[Collected data]
^^^^^^^^

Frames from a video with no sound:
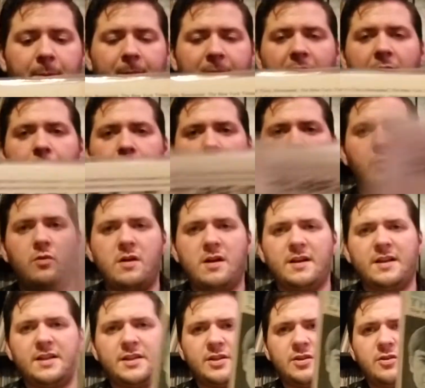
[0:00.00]
I've been
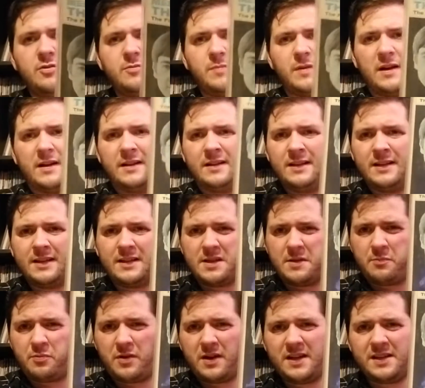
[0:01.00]
wanting to, but the
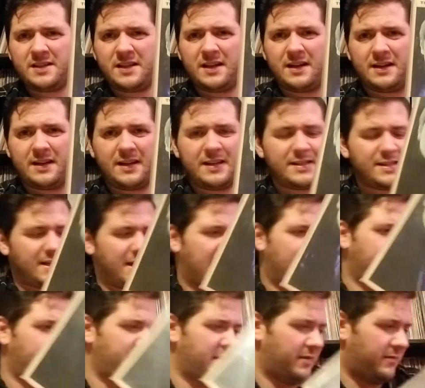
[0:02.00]
price on a nice
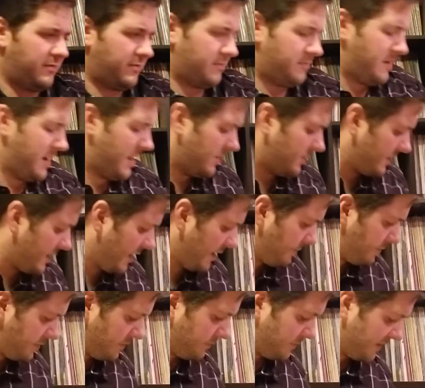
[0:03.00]
mono
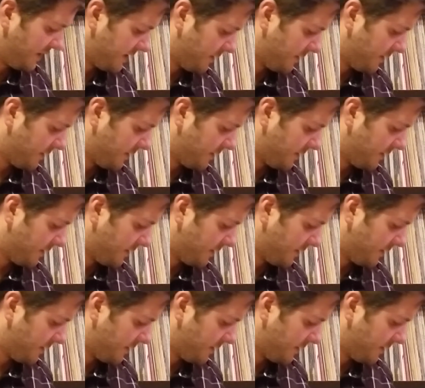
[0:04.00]
copy of Meet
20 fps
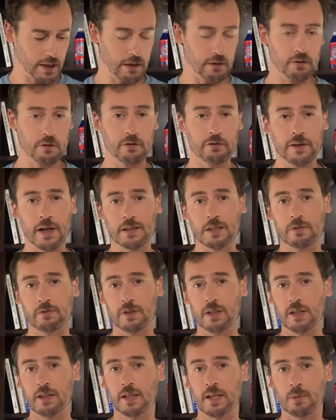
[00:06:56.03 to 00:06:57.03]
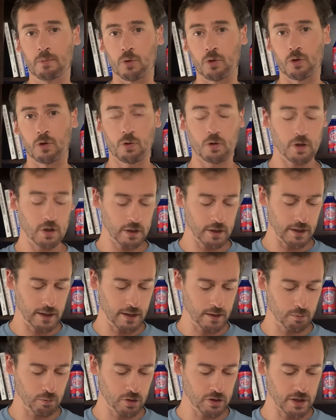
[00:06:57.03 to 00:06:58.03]
Area of Effect if you need to hit more horde,
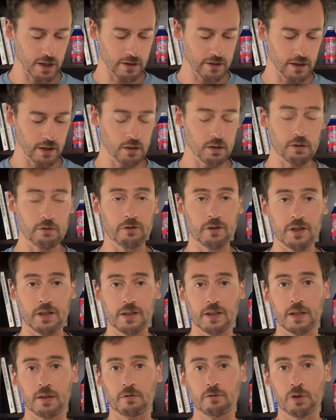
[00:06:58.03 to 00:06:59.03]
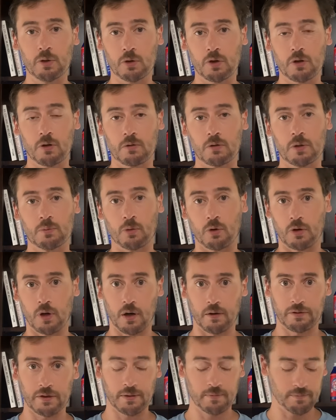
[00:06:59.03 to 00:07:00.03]
and projectile if you need to hit fewer horde more
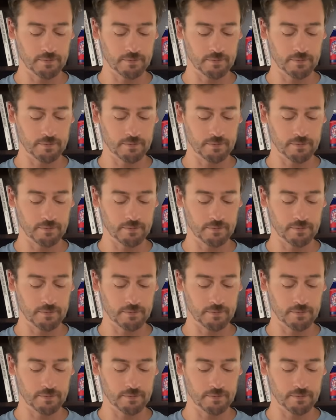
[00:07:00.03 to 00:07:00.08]
often.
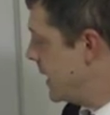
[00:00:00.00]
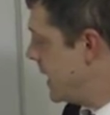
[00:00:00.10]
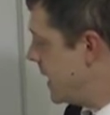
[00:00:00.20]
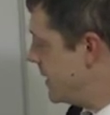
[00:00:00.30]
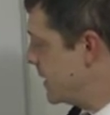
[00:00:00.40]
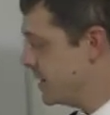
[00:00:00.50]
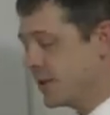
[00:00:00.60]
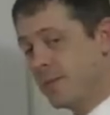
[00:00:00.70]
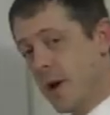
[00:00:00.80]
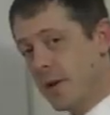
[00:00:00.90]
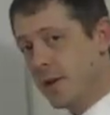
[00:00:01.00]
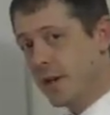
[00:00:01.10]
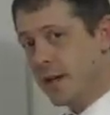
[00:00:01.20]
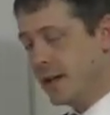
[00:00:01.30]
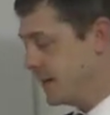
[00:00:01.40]
and then get smaller
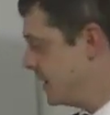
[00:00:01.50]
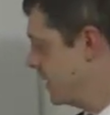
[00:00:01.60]
again.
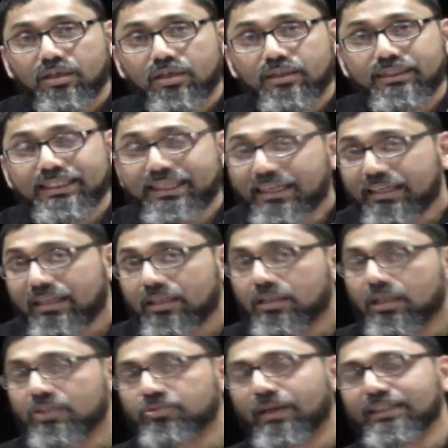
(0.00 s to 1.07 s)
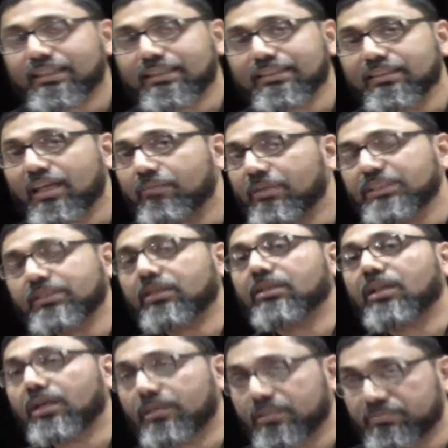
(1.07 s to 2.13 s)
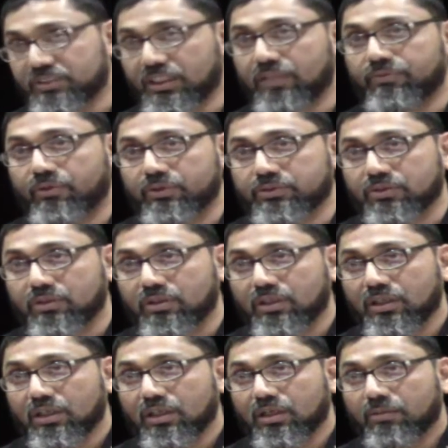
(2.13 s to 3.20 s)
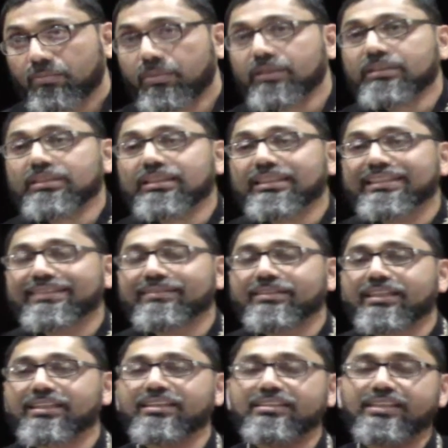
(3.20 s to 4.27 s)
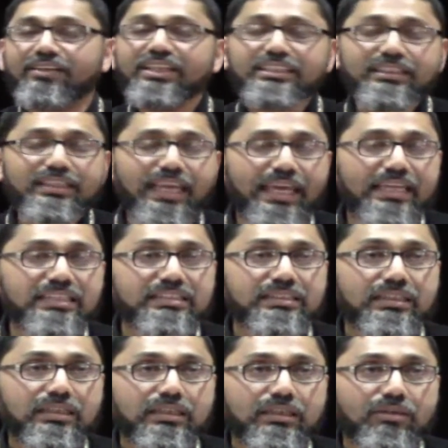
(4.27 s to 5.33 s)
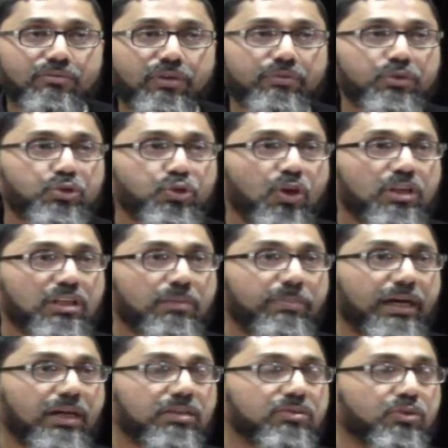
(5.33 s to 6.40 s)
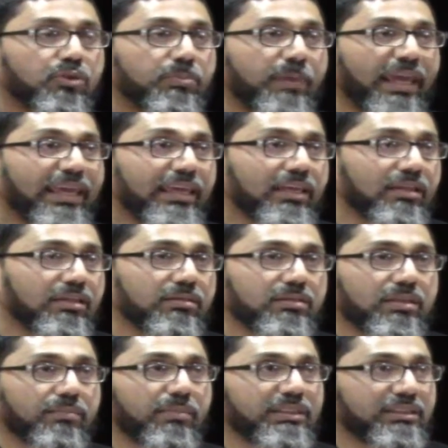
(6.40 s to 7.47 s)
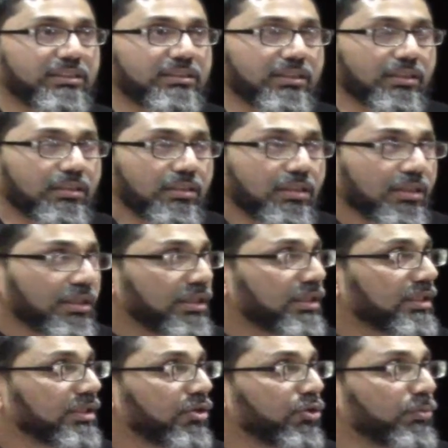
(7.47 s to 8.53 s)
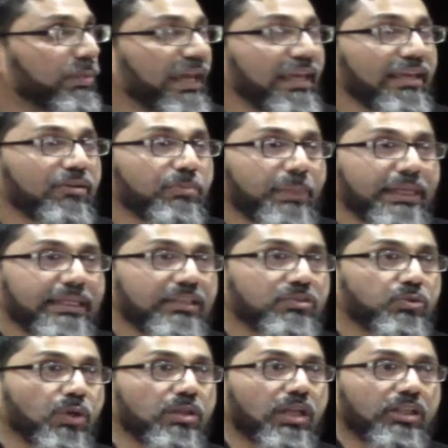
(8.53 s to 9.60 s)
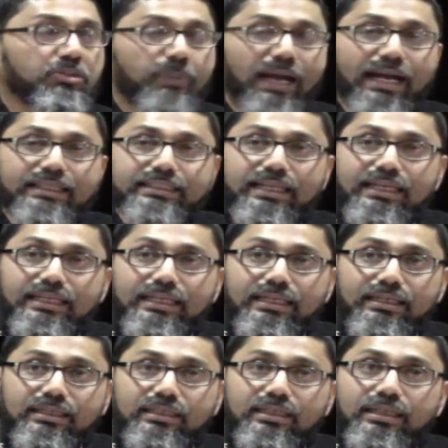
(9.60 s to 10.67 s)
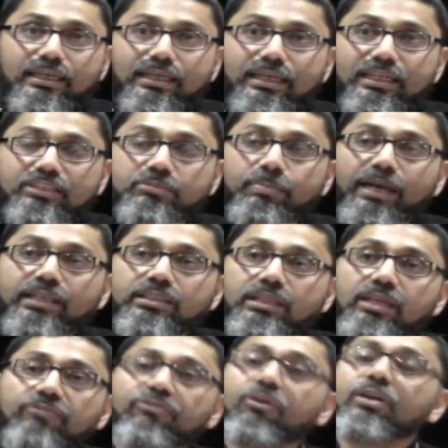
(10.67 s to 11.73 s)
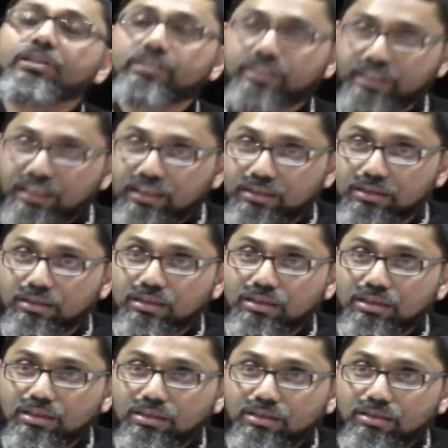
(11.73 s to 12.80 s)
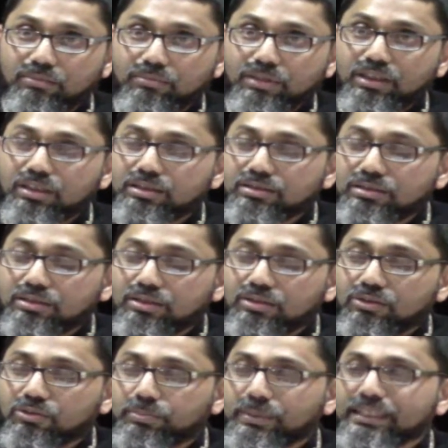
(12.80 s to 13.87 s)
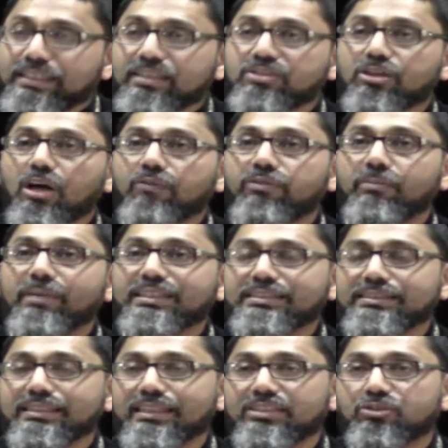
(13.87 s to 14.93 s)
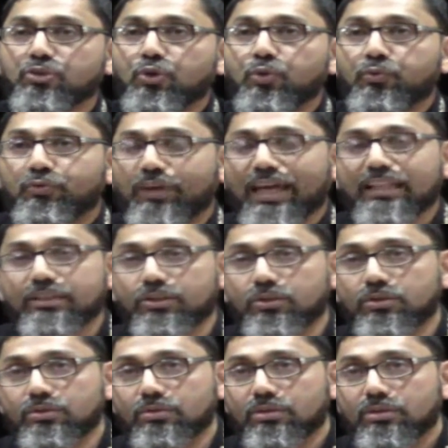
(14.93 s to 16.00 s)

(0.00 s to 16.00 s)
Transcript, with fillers: But here Allah subhanahu wa ta'ala did not mention Allah himself also. But the, the reason is, when you talk about obeying the messenger, obey, obedience to Allah subhanahu wa ta'ala is by default there. Because obedience of a messenger has no value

^^^^^^^^

Filter the records for the string "with" and copy every line that holds it.

Exercise output:
Frames from a video with no sound:
Transcript, with fillers: But here Allah subhanahu wa ta'ala did not mention Allah himself also. But the, the reason is, when you talk about obeying the messenger, obey, obedience to Allah subhanahu wa ta'ala is by default there. Because obedience of a messenger has no value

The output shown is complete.